Once again, this wasn’t a new idea. People who’ve been sufficiently high up in the industry have understood since time immemorial that consolidation was the way forward. When Lee Iacocca was at Ford in 1971, he had negotiated a tie-up with Honda on similar lines (Honda would sell Ford 300,000 engine-and-transmission sets at $711 each) until Henry Ford II told him, “no car with my name on the hood is going to have a Jap engine inside”. After he got fired from Ford, he wanted to build a company named “Global Motors”, which would bring together Chrysler of the USA, Renault of France, and Mitsubishi of Japan. The resultant combo, he believed, could take on any other competitor.

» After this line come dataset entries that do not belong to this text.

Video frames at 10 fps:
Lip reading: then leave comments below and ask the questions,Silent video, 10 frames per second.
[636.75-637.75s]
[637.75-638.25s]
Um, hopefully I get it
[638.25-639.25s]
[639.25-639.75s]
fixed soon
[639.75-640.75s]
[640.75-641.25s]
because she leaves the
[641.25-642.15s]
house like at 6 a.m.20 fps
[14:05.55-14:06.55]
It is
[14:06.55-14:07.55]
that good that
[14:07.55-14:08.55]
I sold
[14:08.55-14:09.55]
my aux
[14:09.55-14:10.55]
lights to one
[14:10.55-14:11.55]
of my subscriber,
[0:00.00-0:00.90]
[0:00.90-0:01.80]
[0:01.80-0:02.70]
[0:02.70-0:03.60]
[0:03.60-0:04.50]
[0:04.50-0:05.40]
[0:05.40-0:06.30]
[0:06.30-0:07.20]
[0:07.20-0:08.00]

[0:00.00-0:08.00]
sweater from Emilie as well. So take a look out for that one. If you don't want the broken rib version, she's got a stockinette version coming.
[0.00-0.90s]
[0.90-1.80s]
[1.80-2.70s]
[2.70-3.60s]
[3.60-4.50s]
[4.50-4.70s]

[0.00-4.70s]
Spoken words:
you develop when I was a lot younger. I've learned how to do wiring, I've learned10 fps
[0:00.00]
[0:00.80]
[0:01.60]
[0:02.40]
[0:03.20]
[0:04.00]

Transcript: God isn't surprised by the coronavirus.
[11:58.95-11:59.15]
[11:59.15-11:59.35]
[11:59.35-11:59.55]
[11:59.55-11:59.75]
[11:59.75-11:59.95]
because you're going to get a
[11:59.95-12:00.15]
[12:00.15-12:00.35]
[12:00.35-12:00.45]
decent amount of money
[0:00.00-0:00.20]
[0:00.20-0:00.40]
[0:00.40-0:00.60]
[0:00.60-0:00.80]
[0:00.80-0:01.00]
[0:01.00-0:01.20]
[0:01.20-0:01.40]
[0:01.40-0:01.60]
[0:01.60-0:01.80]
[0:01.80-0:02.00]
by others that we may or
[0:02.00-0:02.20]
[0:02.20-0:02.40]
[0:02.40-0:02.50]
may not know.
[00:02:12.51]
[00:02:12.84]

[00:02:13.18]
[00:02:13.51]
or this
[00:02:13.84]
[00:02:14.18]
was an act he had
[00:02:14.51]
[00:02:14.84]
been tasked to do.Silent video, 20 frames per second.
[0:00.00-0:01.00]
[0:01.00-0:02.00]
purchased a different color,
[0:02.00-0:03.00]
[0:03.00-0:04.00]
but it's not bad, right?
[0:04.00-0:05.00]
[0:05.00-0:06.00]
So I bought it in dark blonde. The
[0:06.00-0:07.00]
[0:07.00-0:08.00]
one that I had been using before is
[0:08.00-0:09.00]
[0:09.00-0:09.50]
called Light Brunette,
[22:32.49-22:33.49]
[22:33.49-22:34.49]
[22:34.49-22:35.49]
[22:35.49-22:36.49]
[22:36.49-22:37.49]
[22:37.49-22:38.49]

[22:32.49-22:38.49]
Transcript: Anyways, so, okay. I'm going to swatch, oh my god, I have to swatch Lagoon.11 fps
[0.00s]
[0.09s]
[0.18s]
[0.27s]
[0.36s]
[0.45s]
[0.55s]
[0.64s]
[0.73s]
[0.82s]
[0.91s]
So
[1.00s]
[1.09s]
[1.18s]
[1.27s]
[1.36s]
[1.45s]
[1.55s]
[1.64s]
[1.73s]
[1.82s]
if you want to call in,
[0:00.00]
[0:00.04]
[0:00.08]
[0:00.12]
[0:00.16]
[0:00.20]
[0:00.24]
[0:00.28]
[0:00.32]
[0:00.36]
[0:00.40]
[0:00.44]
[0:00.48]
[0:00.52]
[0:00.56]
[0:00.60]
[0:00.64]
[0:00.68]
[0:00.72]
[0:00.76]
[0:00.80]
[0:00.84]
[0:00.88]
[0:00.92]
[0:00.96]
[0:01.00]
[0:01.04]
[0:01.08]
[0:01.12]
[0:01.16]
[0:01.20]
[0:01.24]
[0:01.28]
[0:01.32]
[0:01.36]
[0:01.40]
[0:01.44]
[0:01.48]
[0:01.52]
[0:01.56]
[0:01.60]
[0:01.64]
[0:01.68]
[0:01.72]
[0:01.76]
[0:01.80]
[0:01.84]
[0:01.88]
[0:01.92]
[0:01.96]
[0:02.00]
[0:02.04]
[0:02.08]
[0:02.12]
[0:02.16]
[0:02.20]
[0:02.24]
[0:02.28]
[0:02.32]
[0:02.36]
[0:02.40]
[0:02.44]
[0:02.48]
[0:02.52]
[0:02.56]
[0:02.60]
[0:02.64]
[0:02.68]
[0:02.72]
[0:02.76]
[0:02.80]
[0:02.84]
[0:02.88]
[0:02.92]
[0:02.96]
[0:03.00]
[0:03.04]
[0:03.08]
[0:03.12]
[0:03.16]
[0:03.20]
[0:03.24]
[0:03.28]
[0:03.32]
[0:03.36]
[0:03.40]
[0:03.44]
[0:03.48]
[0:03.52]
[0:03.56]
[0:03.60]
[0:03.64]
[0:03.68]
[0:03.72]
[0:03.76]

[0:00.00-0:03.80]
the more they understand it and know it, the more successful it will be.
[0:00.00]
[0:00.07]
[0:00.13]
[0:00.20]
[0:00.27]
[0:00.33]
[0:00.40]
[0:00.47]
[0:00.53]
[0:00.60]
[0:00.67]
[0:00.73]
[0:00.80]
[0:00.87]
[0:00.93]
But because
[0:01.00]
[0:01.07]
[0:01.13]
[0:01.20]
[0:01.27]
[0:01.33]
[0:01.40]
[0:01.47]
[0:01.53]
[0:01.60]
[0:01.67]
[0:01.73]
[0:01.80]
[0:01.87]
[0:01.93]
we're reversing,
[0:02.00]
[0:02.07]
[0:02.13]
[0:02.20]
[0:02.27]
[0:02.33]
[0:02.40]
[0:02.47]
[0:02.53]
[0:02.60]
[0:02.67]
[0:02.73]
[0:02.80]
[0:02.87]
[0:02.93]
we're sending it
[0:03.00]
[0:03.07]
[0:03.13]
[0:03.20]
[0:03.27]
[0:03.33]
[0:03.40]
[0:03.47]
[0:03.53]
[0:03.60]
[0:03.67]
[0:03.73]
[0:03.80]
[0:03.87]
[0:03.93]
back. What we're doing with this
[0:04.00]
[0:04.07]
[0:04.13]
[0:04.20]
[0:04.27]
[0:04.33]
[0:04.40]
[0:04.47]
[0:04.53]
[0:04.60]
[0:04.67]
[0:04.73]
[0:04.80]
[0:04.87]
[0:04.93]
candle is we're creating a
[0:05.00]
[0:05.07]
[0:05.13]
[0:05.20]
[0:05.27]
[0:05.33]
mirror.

Back to the slide deck, though. While Sergio Marchionne is dead, we can see that his ideas still drive FCA - because FCA and Peugeot announced a merger, making them the 4th largest automobile manufacturer in the world after Volkswagen, Toyota and Nissan-Renault-Mitsubishi. Just imagine all the cost savings! All the synergies! Wherever Marchionne is today, I can bet you he’s happy.
Imagine you are a South Korean Army officer. You’re at a high-powered desk job somewhere at HQ, making big decisions about how to save your country in case Kim Jong-un, or Trump, or China go bananas (must be pretty difficult to be a South Korean Army officer). One day, your President calls you and requests you for 12 of your best snipers for a mission so secret that he declines to even tell you about it. You assemble a team of 12 of your finest, give them the customary “do good by your country etc.” speech, pat them on the back, plie them with Soju and send them off to the border, with a song on their lips and not a care in their hearts. You imagine that they’re going to take out a high value target, possibly a North Korean big shot who’s been annoying your country for a while.
A week goes by, maybe even two. No news out of those guys you’d sent off. “Must be a dangerous mission, that requires them to stay undercover for long periods of time”, you think. Then one day, all 12 of them walk back, looking tired, but happy. You’re as curious as anyone else about the nature of their mission. Surely, they knocked off a at least a couple of North Koreans for all the time they spent there?
At the debrief, they tell you that they’ve been killing North Korean pigs. This is not a euphemism. They have been killing North Korean pigs, for the past two weeks. An outbreak of contagious illness threatens the pig stocks of the world, and North Korea has refused to declare any cases within its territory. And also, while there are restrictions on the movement of people in North Korea, there are no such restrictions on their pigs (did Kim Jong-un read Animal Farm, by chance?). So their pigs have been crossing the border and infecting South Korean pigs, which is how the entire sniper mission came about.
There you go, hope you have a great week ahead.